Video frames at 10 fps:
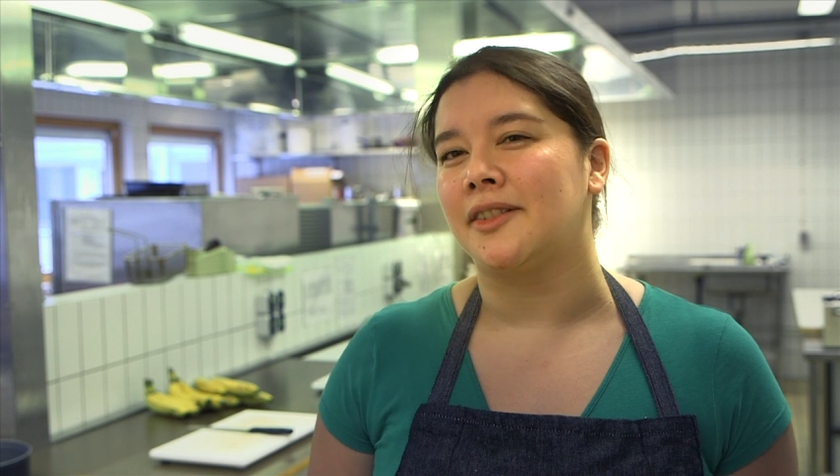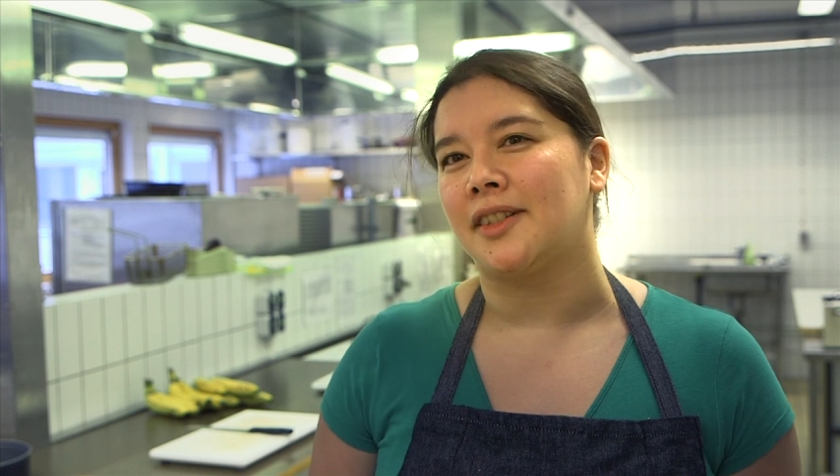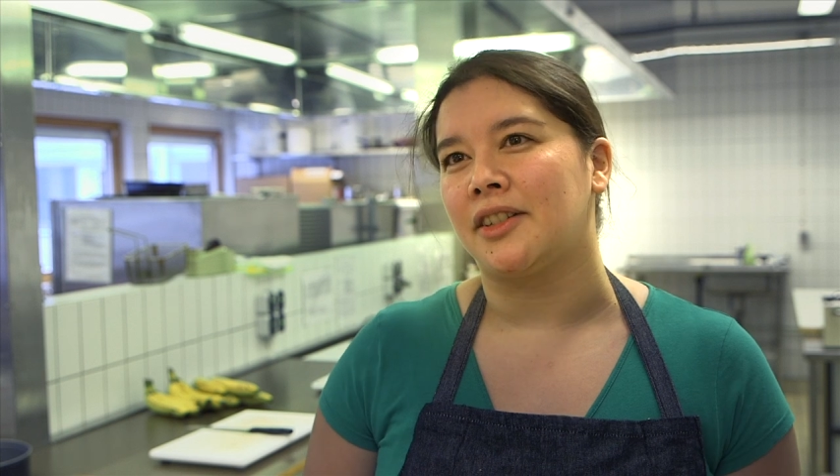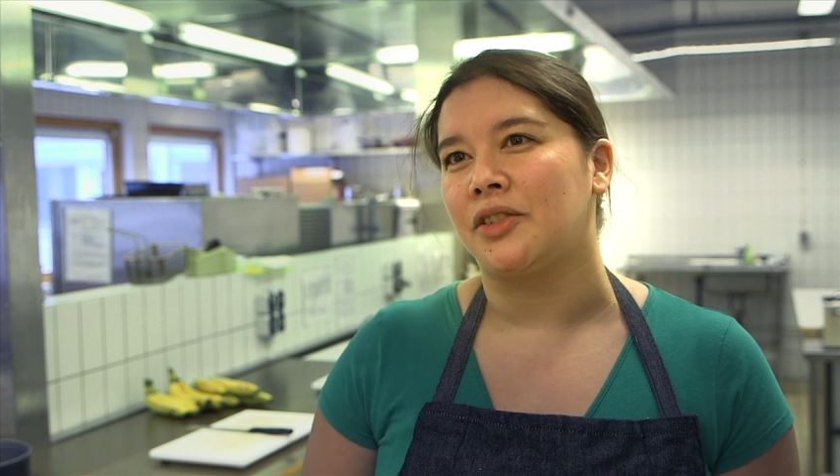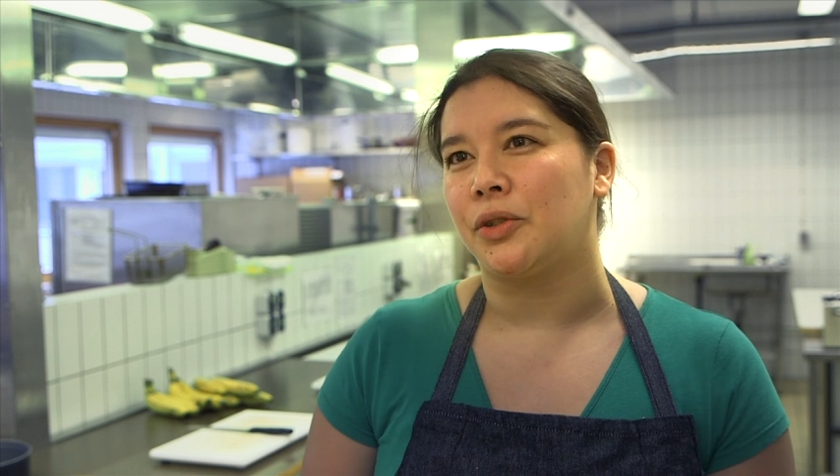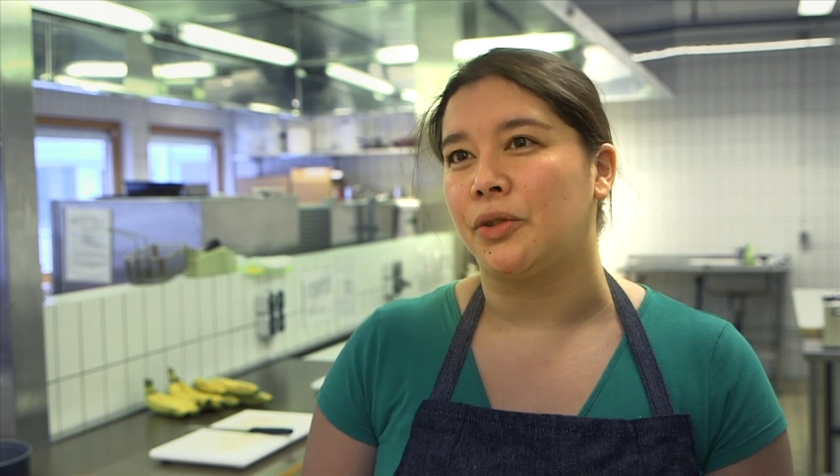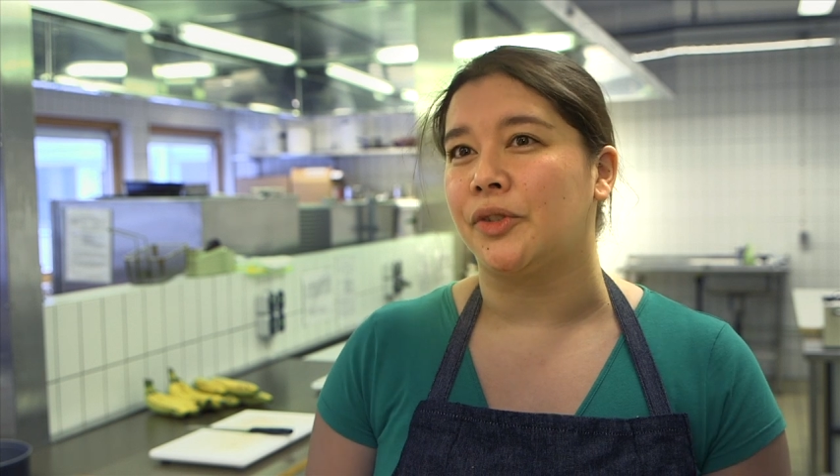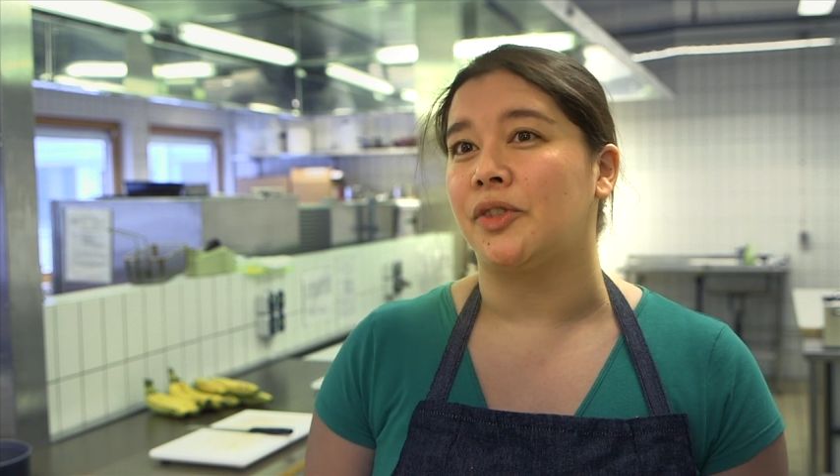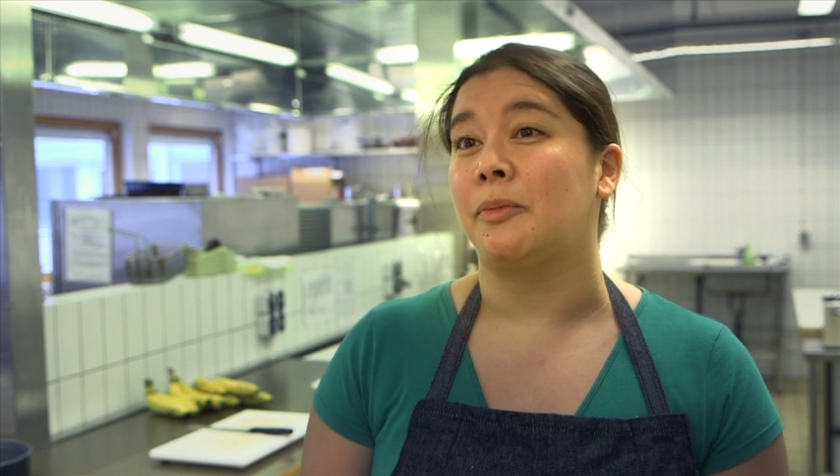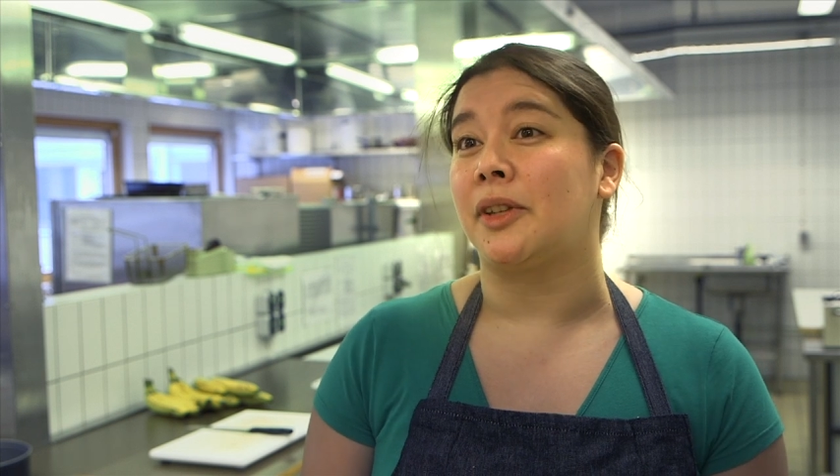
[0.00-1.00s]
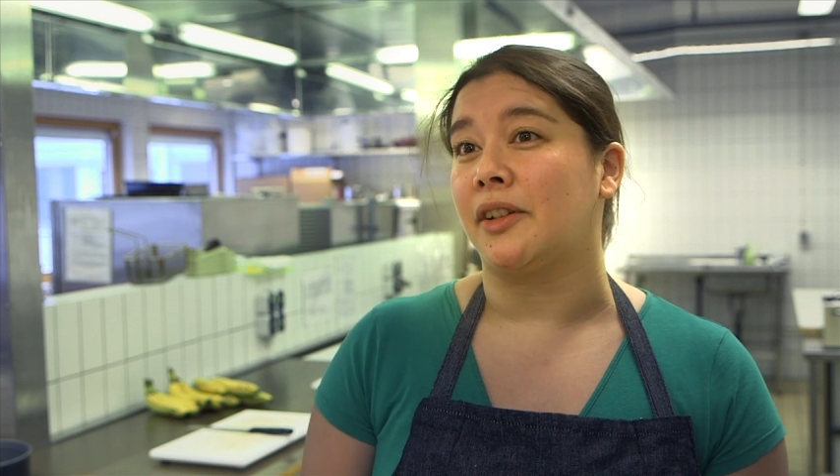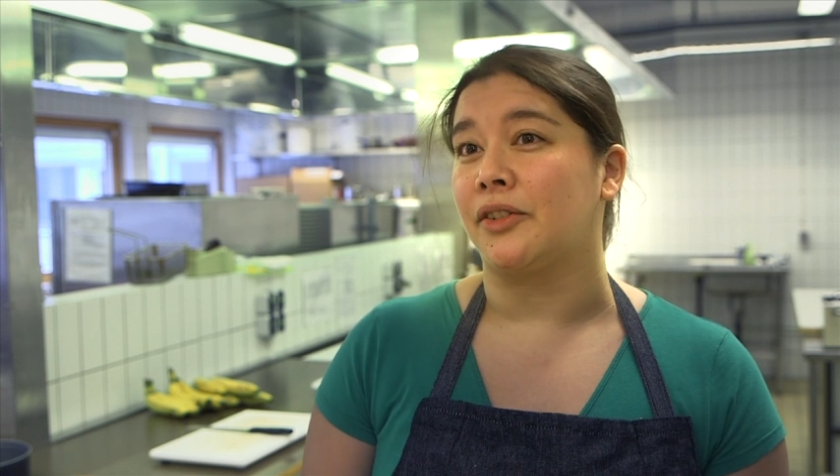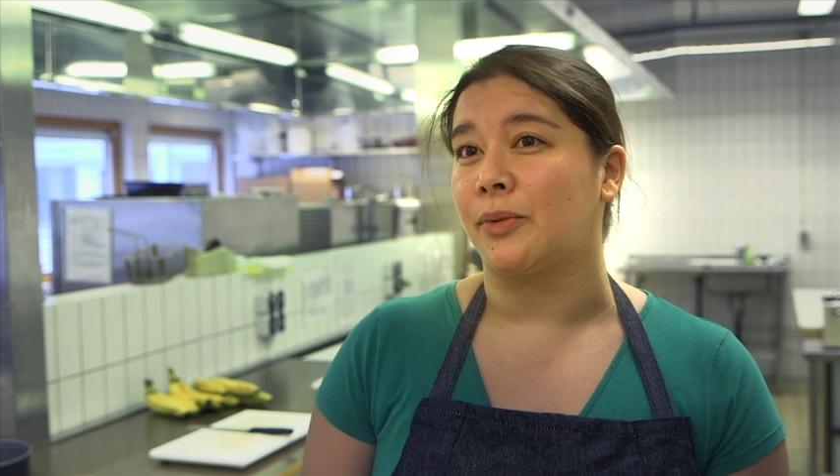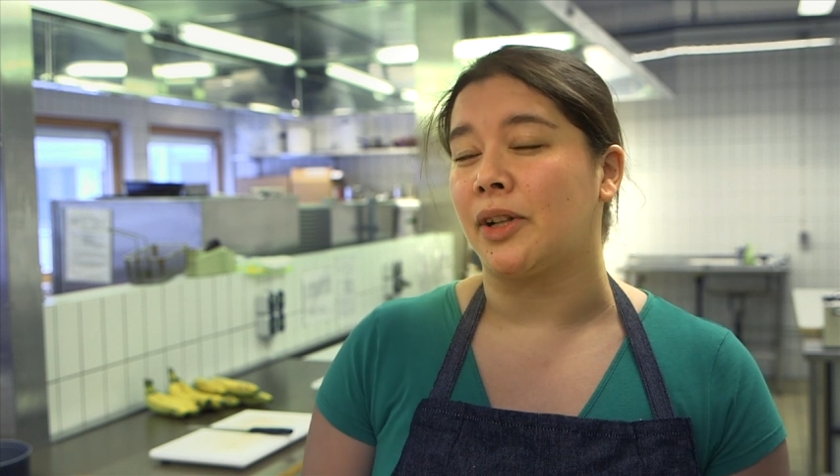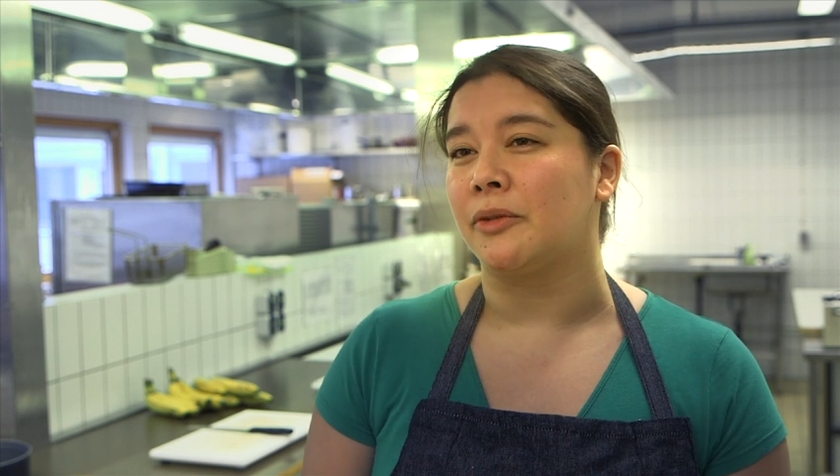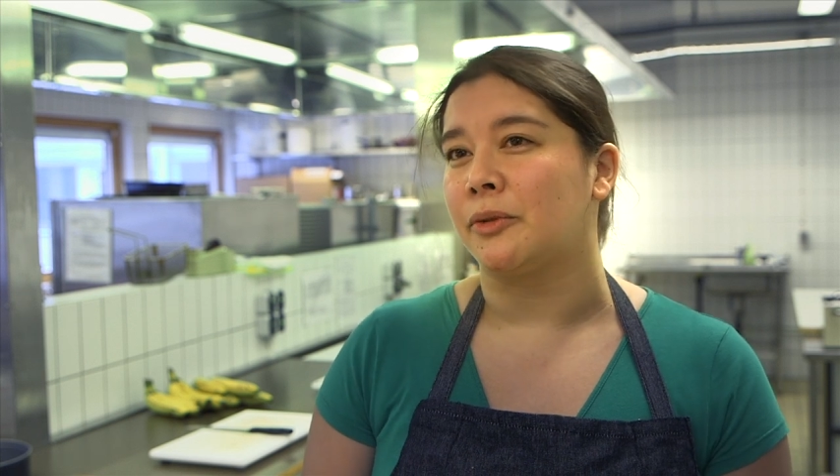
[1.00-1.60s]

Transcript: decided to use the peel as well,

++++

* **What is required**:
Write the lines above out again exactly, without any of their pictures.

* **Response to the task**:
Video frames at 10 fps:
[0.00-1.00s]
[1.00-1.60s]

Transcript: decided to use the peel as well,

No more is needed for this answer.